Line by line, return the listing exactly, without any of the images.

┏━━

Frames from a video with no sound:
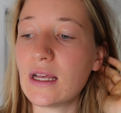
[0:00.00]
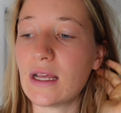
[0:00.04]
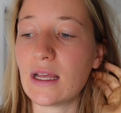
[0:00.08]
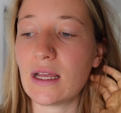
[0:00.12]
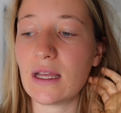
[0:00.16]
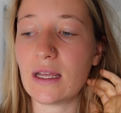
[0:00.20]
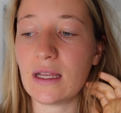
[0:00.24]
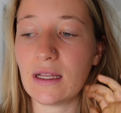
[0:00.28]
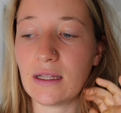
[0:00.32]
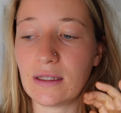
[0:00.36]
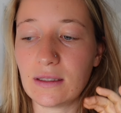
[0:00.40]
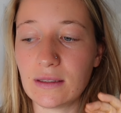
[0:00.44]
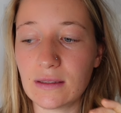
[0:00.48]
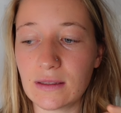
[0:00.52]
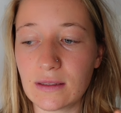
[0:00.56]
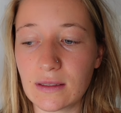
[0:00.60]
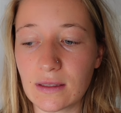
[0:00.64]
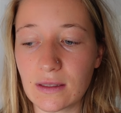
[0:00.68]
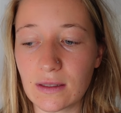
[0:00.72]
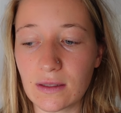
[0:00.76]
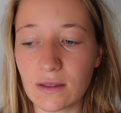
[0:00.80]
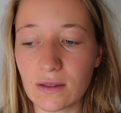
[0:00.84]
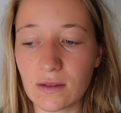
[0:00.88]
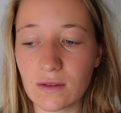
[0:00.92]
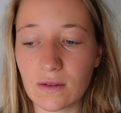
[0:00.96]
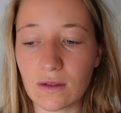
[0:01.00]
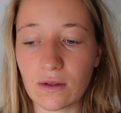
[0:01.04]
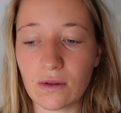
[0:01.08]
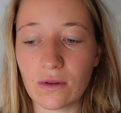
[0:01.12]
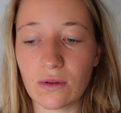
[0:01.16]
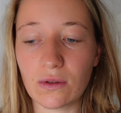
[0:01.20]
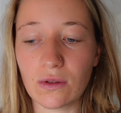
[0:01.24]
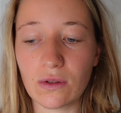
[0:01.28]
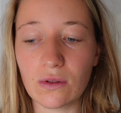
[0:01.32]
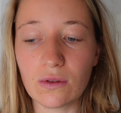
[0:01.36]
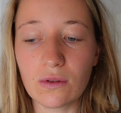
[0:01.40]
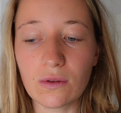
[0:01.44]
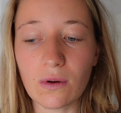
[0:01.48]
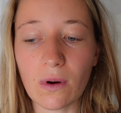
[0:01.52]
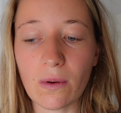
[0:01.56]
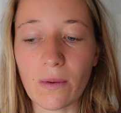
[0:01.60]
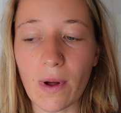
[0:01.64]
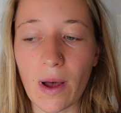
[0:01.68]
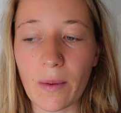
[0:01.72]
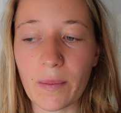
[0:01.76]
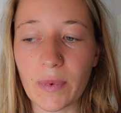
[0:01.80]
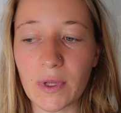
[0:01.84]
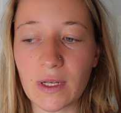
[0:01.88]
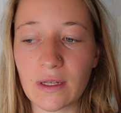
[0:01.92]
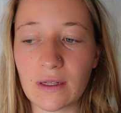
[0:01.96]
and so you grew
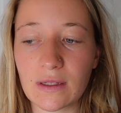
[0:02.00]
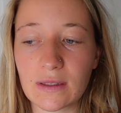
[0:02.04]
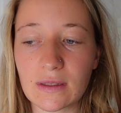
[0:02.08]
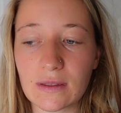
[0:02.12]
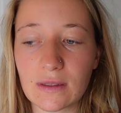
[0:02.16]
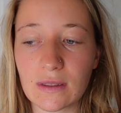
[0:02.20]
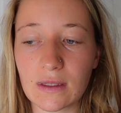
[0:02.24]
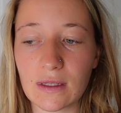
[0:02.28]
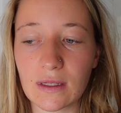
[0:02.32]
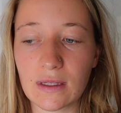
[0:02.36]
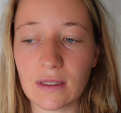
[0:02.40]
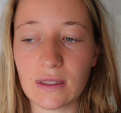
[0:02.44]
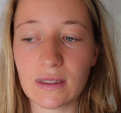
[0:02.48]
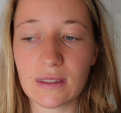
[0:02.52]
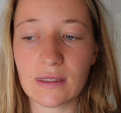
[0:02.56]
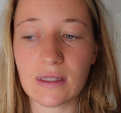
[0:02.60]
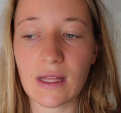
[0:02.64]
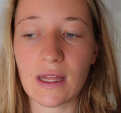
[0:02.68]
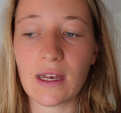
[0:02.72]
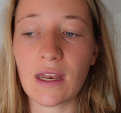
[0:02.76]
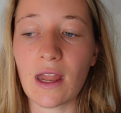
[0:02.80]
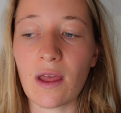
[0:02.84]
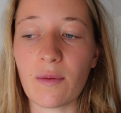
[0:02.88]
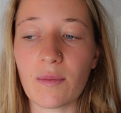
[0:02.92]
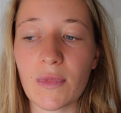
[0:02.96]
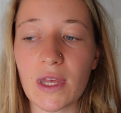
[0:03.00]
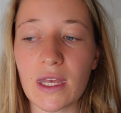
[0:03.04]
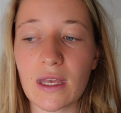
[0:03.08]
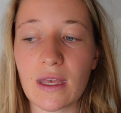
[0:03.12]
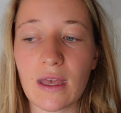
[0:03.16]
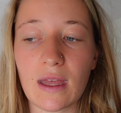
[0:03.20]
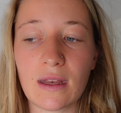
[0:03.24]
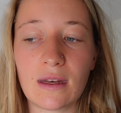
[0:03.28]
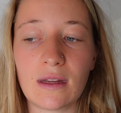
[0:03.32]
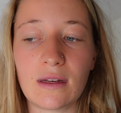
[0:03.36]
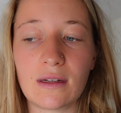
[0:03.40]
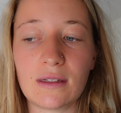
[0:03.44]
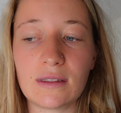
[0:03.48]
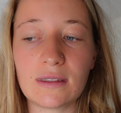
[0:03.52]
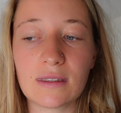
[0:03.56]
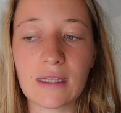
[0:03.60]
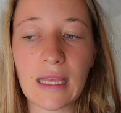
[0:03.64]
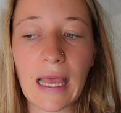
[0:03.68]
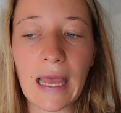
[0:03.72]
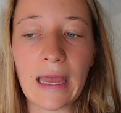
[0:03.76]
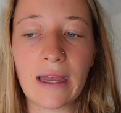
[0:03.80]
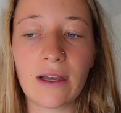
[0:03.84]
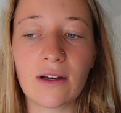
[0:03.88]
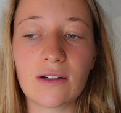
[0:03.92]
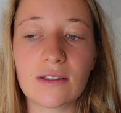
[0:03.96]
up in this in this dynamic and in this
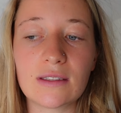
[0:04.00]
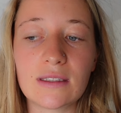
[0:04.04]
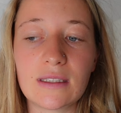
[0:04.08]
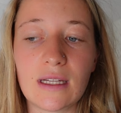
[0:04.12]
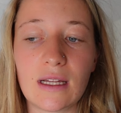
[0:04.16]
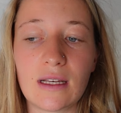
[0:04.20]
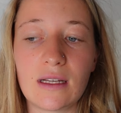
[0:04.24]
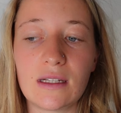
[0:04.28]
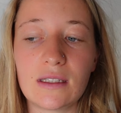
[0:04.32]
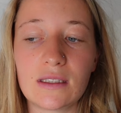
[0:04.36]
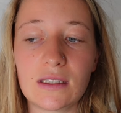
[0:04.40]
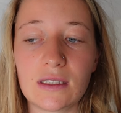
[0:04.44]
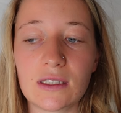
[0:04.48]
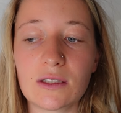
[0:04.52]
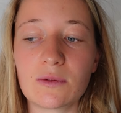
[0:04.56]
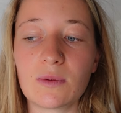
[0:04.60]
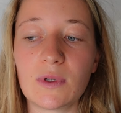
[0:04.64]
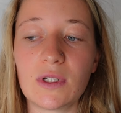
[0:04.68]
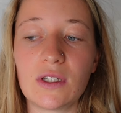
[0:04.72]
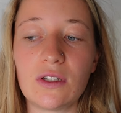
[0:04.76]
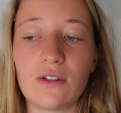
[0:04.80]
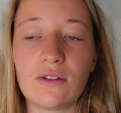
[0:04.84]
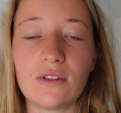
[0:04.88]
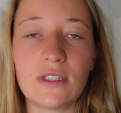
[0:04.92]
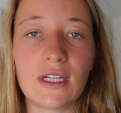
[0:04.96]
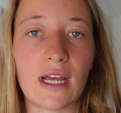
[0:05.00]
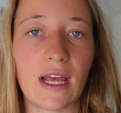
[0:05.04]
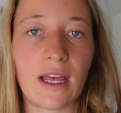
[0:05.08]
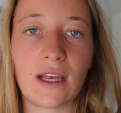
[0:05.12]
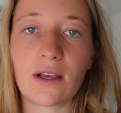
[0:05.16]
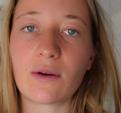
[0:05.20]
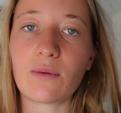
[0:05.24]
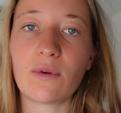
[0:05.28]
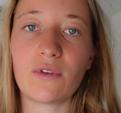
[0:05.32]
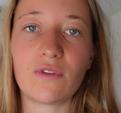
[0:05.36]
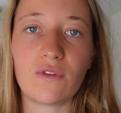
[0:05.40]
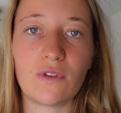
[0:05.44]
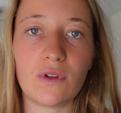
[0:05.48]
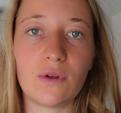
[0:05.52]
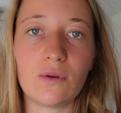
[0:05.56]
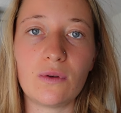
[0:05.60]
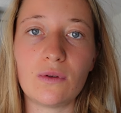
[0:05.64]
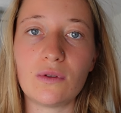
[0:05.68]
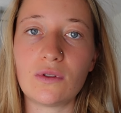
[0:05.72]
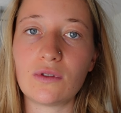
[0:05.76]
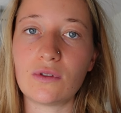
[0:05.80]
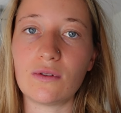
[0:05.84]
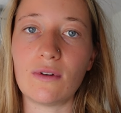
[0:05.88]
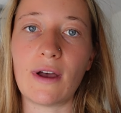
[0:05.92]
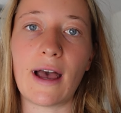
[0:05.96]
chaos and it's just what you take with
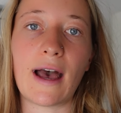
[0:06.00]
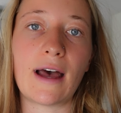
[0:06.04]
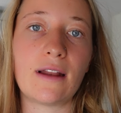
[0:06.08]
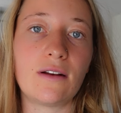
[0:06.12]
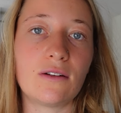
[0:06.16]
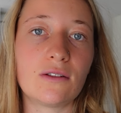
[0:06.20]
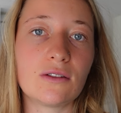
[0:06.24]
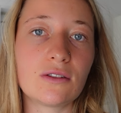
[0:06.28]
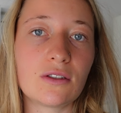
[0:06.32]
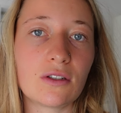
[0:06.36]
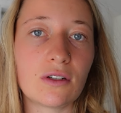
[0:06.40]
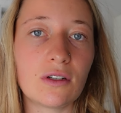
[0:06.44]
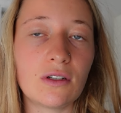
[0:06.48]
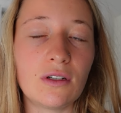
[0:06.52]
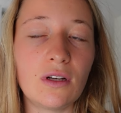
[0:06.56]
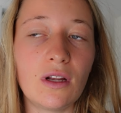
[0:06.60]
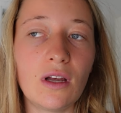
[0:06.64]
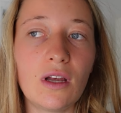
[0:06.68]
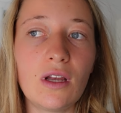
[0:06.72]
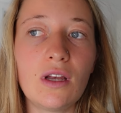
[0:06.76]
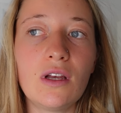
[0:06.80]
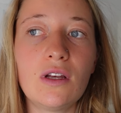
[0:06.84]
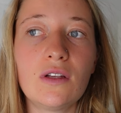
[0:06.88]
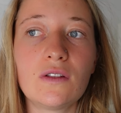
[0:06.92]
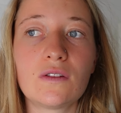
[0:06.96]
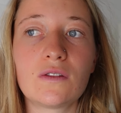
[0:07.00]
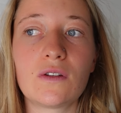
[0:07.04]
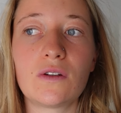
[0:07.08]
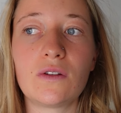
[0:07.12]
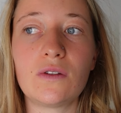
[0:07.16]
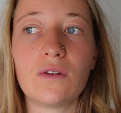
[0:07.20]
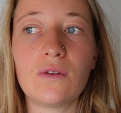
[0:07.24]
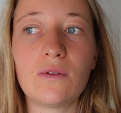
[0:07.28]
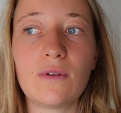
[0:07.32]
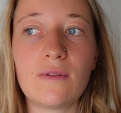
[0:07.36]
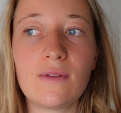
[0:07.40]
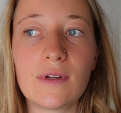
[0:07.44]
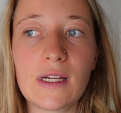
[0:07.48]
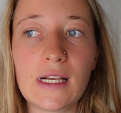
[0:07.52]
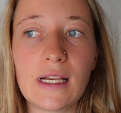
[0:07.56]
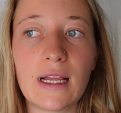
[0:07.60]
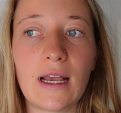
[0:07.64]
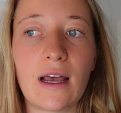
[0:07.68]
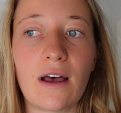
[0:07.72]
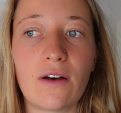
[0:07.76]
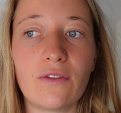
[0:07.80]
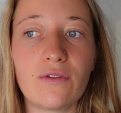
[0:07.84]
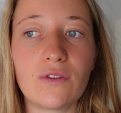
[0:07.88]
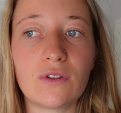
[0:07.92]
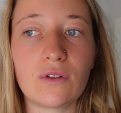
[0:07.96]
you to adulthood so you really
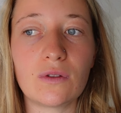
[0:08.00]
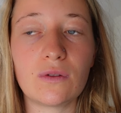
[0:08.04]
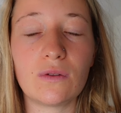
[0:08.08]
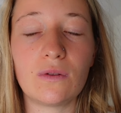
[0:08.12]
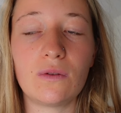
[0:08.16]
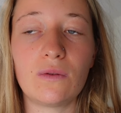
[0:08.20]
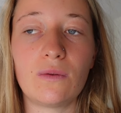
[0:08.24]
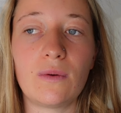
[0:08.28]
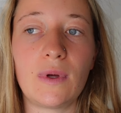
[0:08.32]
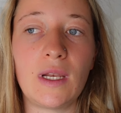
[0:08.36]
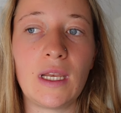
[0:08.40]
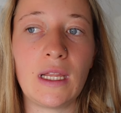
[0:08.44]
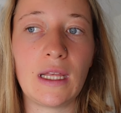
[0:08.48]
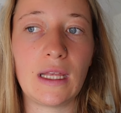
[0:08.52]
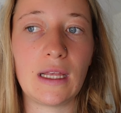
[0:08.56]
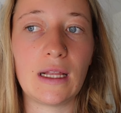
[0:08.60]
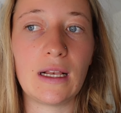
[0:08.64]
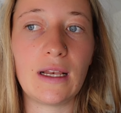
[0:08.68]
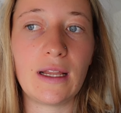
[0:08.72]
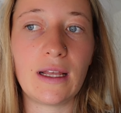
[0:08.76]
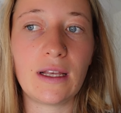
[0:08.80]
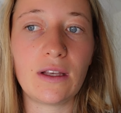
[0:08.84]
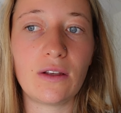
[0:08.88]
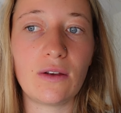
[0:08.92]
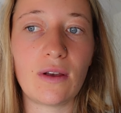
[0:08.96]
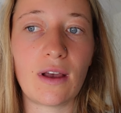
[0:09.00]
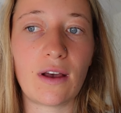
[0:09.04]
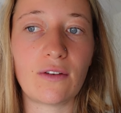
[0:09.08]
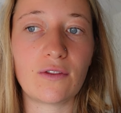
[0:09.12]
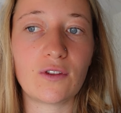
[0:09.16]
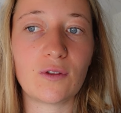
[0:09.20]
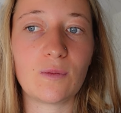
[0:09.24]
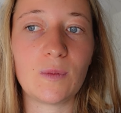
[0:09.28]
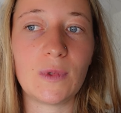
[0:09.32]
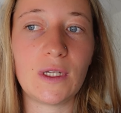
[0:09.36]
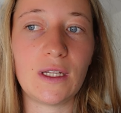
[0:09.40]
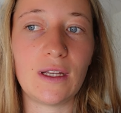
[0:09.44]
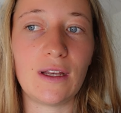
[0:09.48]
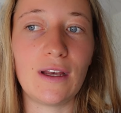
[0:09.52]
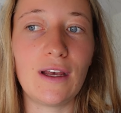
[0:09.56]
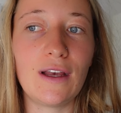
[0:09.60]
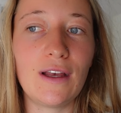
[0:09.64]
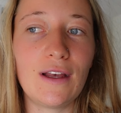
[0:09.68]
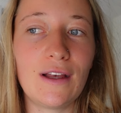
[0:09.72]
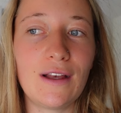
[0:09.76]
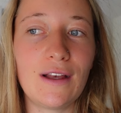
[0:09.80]
have to when healing you have to be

┗━━

● **ANSWER FOR THE TASK**:
Frames from a video with no sound:
[0:00.00]
[0:00.04]
[0:00.08]
[0:00.12]
[0:00.16]
[0:00.20]
[0:00.24]
[0:00.28]
[0:00.32]
[0:00.36]
[0:00.40]
[0:00.44]
[0:00.48]
[0:00.52]
[0:00.56]
[0:00.60]
[0:00.64]
[0:00.68]
[0:00.72]
[0:00.76]
[0:00.80]
[0:00.84]
[0:00.88]
[0:00.92]
[0:00.96]
[0:01.00]
[0:01.04]
[0:01.08]
[0:01.12]
[0:01.16]
[0:01.20]
[0:01.24]
[0:01.28]
[0:01.32]
[0:01.36]
[0:01.40]
[0:01.44]
[0:01.48]
[0:01.52]
[0:01.56]
[0:01.60]
[0:01.64]
[0:01.68]
[0:01.72]
[0:01.76]
[0:01.80]
[0:01.84]
[0:01.88]
[0:01.92]
[0:01.96]
and so you grew
[0:02.00]
[0:02.04]
[0:02.08]
[0:02.12]
[0:02.16]
[0:02.20]
[0:02.24]
[0:02.28]
[0:02.32]
[0:02.36]
[0:02.40]
[0:02.44]
[0:02.48]
[0:02.52]
[0:02.56]
[0:02.60]
[0:02.64]
[0:02.68]
[0:02.72]
[0:02.76]
[0:02.80]
[0:02.84]
[0:02.88]
[0:02.92]
[0:02.96]
[0:03.00]
[0:03.04]
[0:03.08]
[0:03.12]
[0:03.16]
[0:03.20]
[0:03.24]
[0:03.28]
[0:03.32]
[0:03.36]
[0:03.40]
[0:03.44]
[0:03.48]
[0:03.52]
[0:03.56]
[0:03.60]
[0:03.64]
[0:03.68]
[0:03.72]
[0:03.76]
[0:03.80]
[0:03.84]
[0:03.88]
[0:03.92]
[0:03.96]
up in this in this dynamic and in this
[0:04.00]
[0:04.04]
[0:04.08]
[0:04.12]
[0:04.16]
[0:04.20]
[0:04.24]
[0:04.28]
[0:04.32]
[0:04.36]
[0:04.40]
[0:04.44]
[0:04.48]
[0:04.52]
[0:04.56]
[0:04.60]
[0:04.64]
[0:04.68]
[0:04.72]
[0:04.76]
[0:04.80]
[0:04.84]
[0:04.88]
[0:04.92]
[0:04.96]
[0:05.00]
[0:05.04]
[0:05.08]
[0:05.12]
[0:05.16]
[0:05.20]
[0:05.24]
[0:05.28]
[0:05.32]
[0:05.36]
[0:05.40]
[0:05.44]
[0:05.48]
[0:05.52]
[0:05.56]
[0:05.60]
[0:05.64]
[0:05.68]
[0:05.72]
[0:05.76]
[0:05.80]
[0:05.84]
[0:05.88]
[0:05.92]
[0:05.96]
chaos and it's just what you take with
[0:06.00]
[0:06.04]
[0:06.08]
[0:06.12]
[0:06.16]
[0:06.20]
[0:06.24]
[0:06.28]
[0:06.32]
[0:06.36]
[0:06.40]
[0:06.44]
[0:06.48]
[0:06.52]
[0:06.56]
[0:06.60]
[0:06.64]
[0:06.68]
[0:06.72]
[0:06.76]
[0:06.80]
[0:06.84]
[0:06.88]
[0:06.92]
[0:06.96]
[0:07.00]
[0:07.04]
[0:07.08]
[0:07.12]
[0:07.16]
[0:07.20]
[0:07.24]
[0:07.28]
[0:07.32]
[0:07.36]
[0:07.40]
[0:07.44]
[0:07.48]
[0:07.52]
[0:07.56]
[0:07.60]
[0:07.64]
[0:07.68]
[0:07.72]
[0:07.76]
[0:07.80]
[0:07.84]
[0:07.88]
[0:07.92]
[0:07.96]
you to adulthood so you really
[0:08.00]
[0:08.04]
[0:08.08]
[0:08.12]
[0:08.16]
[0:08.20]
[0:08.24]
[0:08.28]
[0:08.32]
[0:08.36]
[0:08.40]
[0:08.44]
[0:08.48]
[0:08.52]
[0:08.56]
[0:08.60]
[0:08.64]
[0:08.68]
[0:08.72]
[0:08.76]
[0:08.80]
[0:08.84]
[0:08.88]
[0:08.92]
[0:08.96]
[0:09.00]
[0:09.04]
[0:09.08]
[0:09.12]
[0:09.16]
[0:09.20]
[0:09.24]
[0:09.28]
[0:09.32]
[0:09.36]
[0:09.40]
[0:09.44]
[0:09.48]
[0:09.52]
[0:09.56]
[0:09.60]
[0:09.64]
[0:09.68]
[0:09.72]
[0:09.76]
[0:09.80]
have to when healing you have to be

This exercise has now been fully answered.